Meeting of the Parliament 01 March 2016
I am grateful for the opportunity to close the debate on behalf of the Scottish Labour Party. Social security has been a bit of a focus of mine while I have been in the Parliament, and I want to thank members of the Welfare Reform Committee—past and present—as well as the clerks to the committee, spokespeople and ministers and their predecessors.
An issue in which I was involved early on was the Parliament’s approach to the imposition of the bedroom tax on our communities. I was grateful to the many policy experts and campaigners who came to the committee to discuss the range of options. Willie Rennie was absolutely right to talk about the involvement of such people in the next stage of developing a social security system in Scotland. There is a huge amount of expertise outside the Parliament.
A key point that the cabinet secretary made was that as new powers come to this Parliament we can move on from simply mitigating the effect of the bedroom tax to abolishing it altogether. I very much welcome the cabinet secretary’s comments; he will have our full support on that.
The responsibility on members of the Scottish Parliament in future will be to design and implement a new and distinctive social security system in Scotland, in many areas in which the focus, in the past, has been on complaints about decisions and systems that were made and designed elsewhere.
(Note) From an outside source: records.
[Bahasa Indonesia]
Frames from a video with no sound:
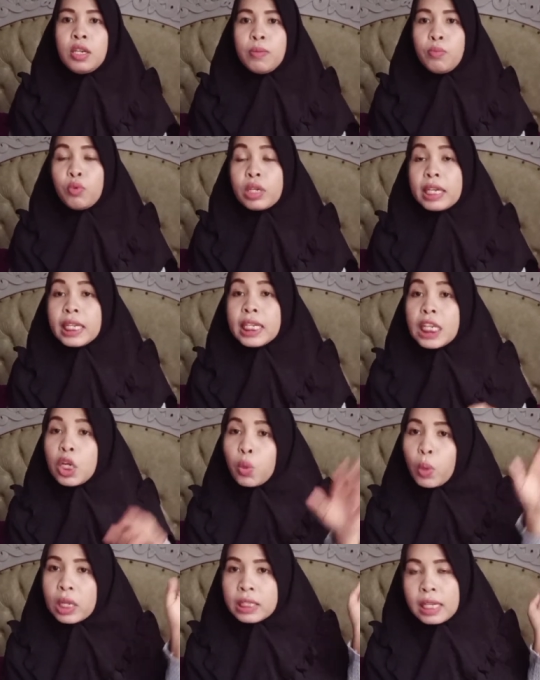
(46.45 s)
Mungkin di
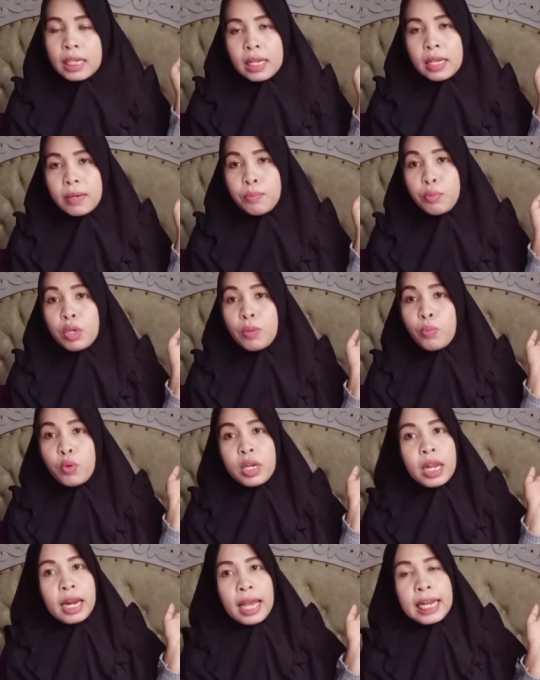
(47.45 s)
luar sana
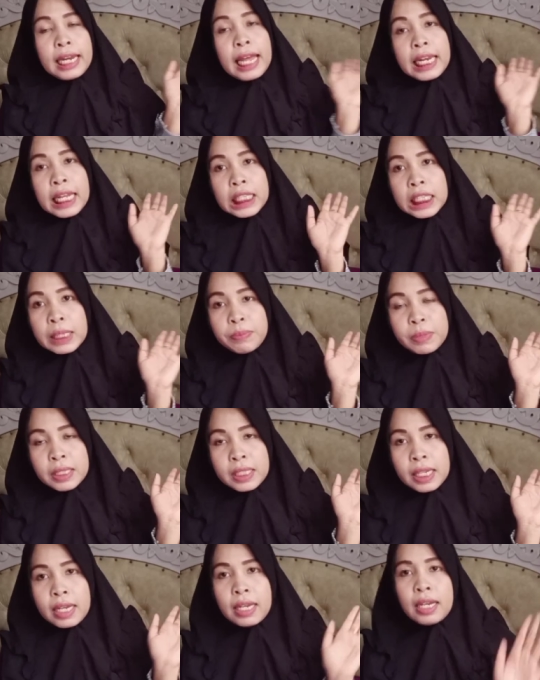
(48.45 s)
bunda-bunda lain ada
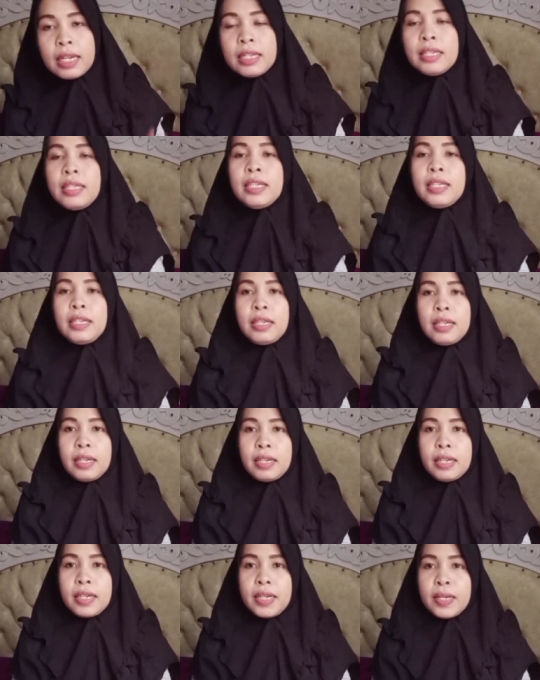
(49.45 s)
tipsnya,
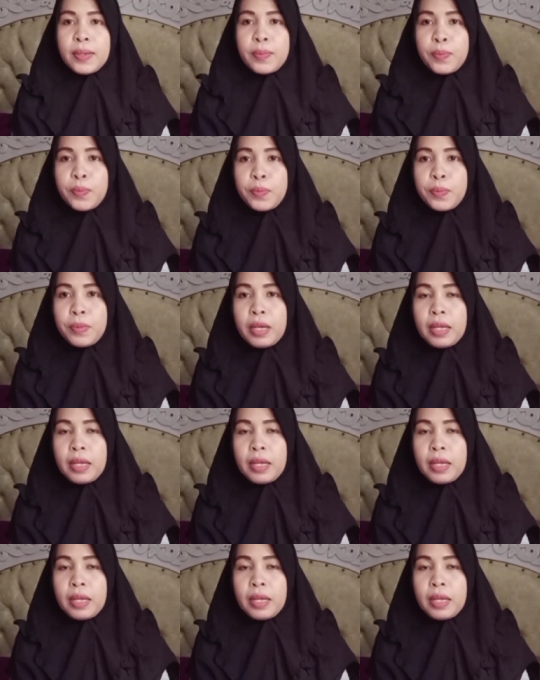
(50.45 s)
um,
I was struck by a comment that Bill Scott, of Inclusion Scotland, made last year. He said that the system should stop treating claimants as suspected criminals. Many members will have seen reports at the weekend that some 85 per cent of the fraud allegations that members of the public have made, which have been eagerly solicited by the UK Government, have proven to be entirely unwarranted.
Alex Neil was right to say that social security should be regarded not as a system of handouts but as a basis for addressing need in our society. We should all be clear that we have a stake in a system of social security. We have a responsibility to pay in when we can; we also have a right to receive support when we need it. Christina McKelvie was right to put social security in a rights context. The system must take account of our circumstances and the varying ability that we all have at different times in our lives, given the particular barriers to employment—ill health, old age, disability and so on—that people face.
John Lamont made the fair point that the social security system interacts with many powers that this Parliament has, such as powers to do with housing, education and job creation—the list could go on. Devolution of new powers therefore cannot be seen in isolation from other areas of policy, and the Labour Party argues that it cannot be seen in isolation from the financial powers that are coming to the Scottish Parliament.
Social security is becoming a shared competence. We will share common standards across the UK, and we will gain flexibility to adjust the system in a range of areas, to suit need and reflect the policy choices that are made in this Parliament. The challenge for the next parliamentary session will be to make the new system work in a way that improves the lives of the people on whose behalf this Parliament has been vocal in complaining in the past.
Many of the issues will be tested during the upcoming election campaign. I wish members who are standing as candidates well. I hope that they will give priority to this agenda and be honest about the choices that we face as a society in the context of the benefits system—Dr Murray talked about that. She also talked about the options appraisal for the governance of the new system, which the Government has kindly published, and we endorse the view that social security should be a public function accountable to Scottish ministers and to this Parliament. We cannot outsource our responsibility and ambition for a fairer Scotland to a department or agency that is accountable elsewhere. Neither, given our experience of private sector delivery, would it be appropriate for a new system to be contracted out to those who might seek to make profit from the poor circumstances of many of our citizens.
The focus of the Labour amendment has been on child poverty. In addition, we have agreements with the Scottish Government about raising support for carers and abolishing the bedroom tax, which we have already mentioned, but we want a Scotland where the wealth of their parents is not the defining feature in the life chances of our youngest citizens. That is why we have indicated another area in which we will seek to use the new powers by increasing the sure start maternity grant—a payment introduced by the previous Labour Government and which we remain committed to using to assist low-income parents expecting their first child.
I mentioned my hope that candidates in the election will be honest about the choices available to us. Hanzala Malik was right to say that there is a risk that the devolution of significant social security powers could create an expectation that Scotland’s politicians fail to deliver upon. It is therefore vital that all parties are honest, both about where our priorities lie and about whether we are prepared to pay for our priorities and for a fairer Scotland. Labour is committed to using not just the welfare powers that we have argued for but the financial powers that we support for this Parliament. Since 1999, parties have had the ability to propose raising revenue, but with enhancement to the devolution settlement those powers become more and more flexible.
Hugh Henry made the outstanding contribution of the afternoon. He was right to say that the choice has now become whether or not to make change or only to complain about what we do not like. The Scottish Labour Party chooses change. We choose to make Scotland fairer by action, not just words, and we are proud to do so. I therefore support the amendment in the name of my colleague Neil Findlay, and I encourage other members to do likewise at decision time.